**Extracted material**

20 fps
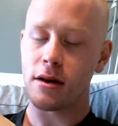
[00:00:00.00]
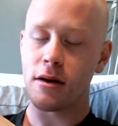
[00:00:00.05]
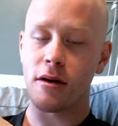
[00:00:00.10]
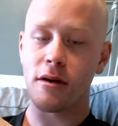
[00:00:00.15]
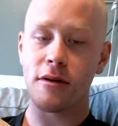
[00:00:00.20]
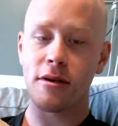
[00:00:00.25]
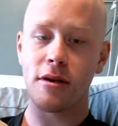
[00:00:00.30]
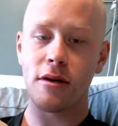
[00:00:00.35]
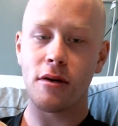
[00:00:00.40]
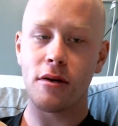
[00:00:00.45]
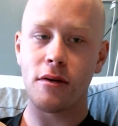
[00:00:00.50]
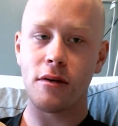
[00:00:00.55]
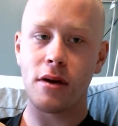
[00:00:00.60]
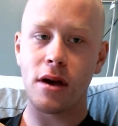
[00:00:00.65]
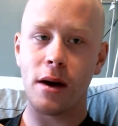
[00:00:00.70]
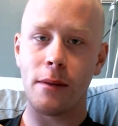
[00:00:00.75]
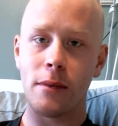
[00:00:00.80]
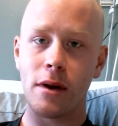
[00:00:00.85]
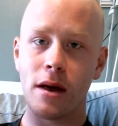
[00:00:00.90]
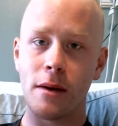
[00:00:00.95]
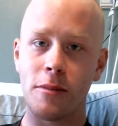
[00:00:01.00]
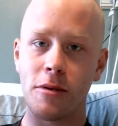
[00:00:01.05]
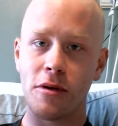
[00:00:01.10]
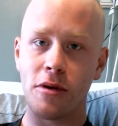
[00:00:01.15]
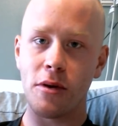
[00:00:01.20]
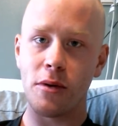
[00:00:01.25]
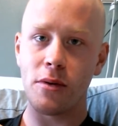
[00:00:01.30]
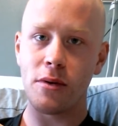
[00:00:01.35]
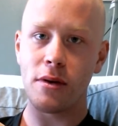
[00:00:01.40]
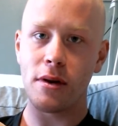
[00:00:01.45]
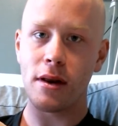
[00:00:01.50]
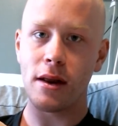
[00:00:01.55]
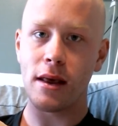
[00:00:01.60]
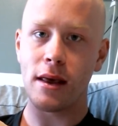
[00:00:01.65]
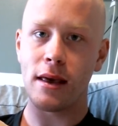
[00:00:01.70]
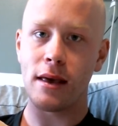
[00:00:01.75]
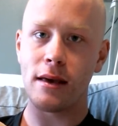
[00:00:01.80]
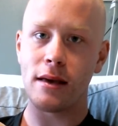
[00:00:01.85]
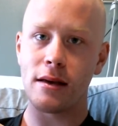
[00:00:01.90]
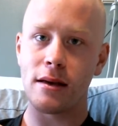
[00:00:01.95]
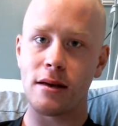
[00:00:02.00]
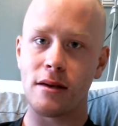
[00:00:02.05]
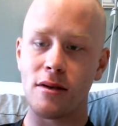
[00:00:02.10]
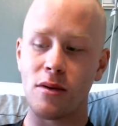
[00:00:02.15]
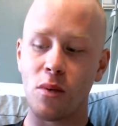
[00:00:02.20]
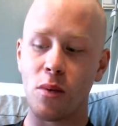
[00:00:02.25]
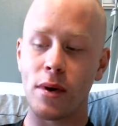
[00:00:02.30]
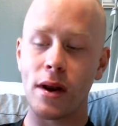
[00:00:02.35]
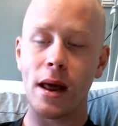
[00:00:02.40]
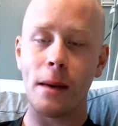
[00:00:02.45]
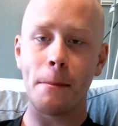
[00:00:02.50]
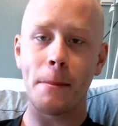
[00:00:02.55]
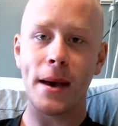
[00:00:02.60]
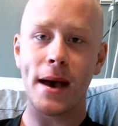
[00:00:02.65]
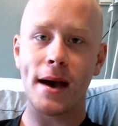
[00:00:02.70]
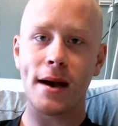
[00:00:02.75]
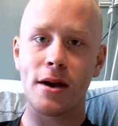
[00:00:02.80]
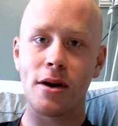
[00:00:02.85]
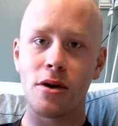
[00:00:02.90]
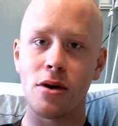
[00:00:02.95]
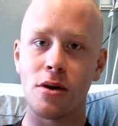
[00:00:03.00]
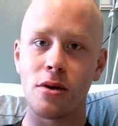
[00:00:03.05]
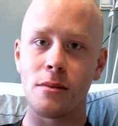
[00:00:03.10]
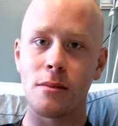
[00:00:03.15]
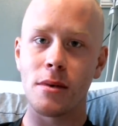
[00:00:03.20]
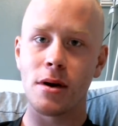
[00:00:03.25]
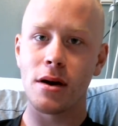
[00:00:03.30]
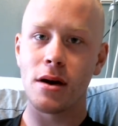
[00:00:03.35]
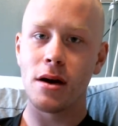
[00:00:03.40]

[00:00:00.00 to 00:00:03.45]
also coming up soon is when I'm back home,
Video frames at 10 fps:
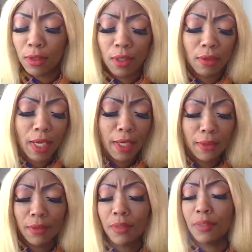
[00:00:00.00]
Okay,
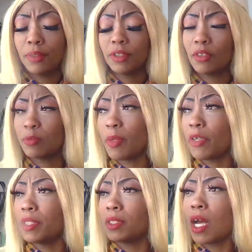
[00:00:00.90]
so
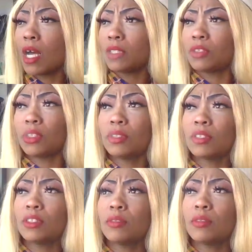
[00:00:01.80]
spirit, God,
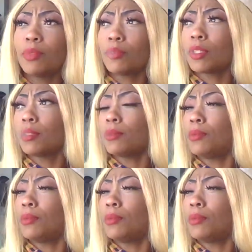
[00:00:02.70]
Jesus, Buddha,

**Activity**
Skip every picture. Repeat word for word the lines from the line holding "[00:00:01.30]" through the end of the entries above.

**Answer to this exercise**
[00:00:01.30]
[00:00:01.35]
[00:00:01.40]
[00:00:01.45]
[00:00:01.50]
[00:00:01.55]
[00:00:01.60]
[00:00:01.65]
[00:00:01.70]
[00:00:01.75]
[00:00:01.80]
[00:00:01.85]
[00:00:01.90]
[00:00:01.95]
[00:00:02.00]
[00:00:02.05]
[00:00:02.10]
[00:00:02.15]
[00:00:02.20]
[00:00:02.25]
[00:00:02.30]
[00:00:02.35]
[00:00:02.40]
[00:00:02.45]
[00:00:02.50]
[00:00:02.55]
[00:00:02.60]
[00:00:02.65]
[00:00:02.70]
[00:00:02.75]
[00:00:02.80]
[00:00:02.85]
[00:00:02.90]
[00:00:02.95]
[00:00:03.00]
[00:00:03.05]
[00:00:03.10]
[00:00:03.15]
[00:00:03.20]
[00:00:03.25]
[00:00:03.30]
[00:00:03.35]
[00:00:03.40]

[00:00:00.00 to 00:00:03.45]
also coming up soon is when I'm back home,
Video frames at 10 fps:
[00:00:00.00]
Okay,
[00:00:00.90]
so
[00:00:01.80]
spirit, God,
[00:00:02.70]
Jesus, Buddha,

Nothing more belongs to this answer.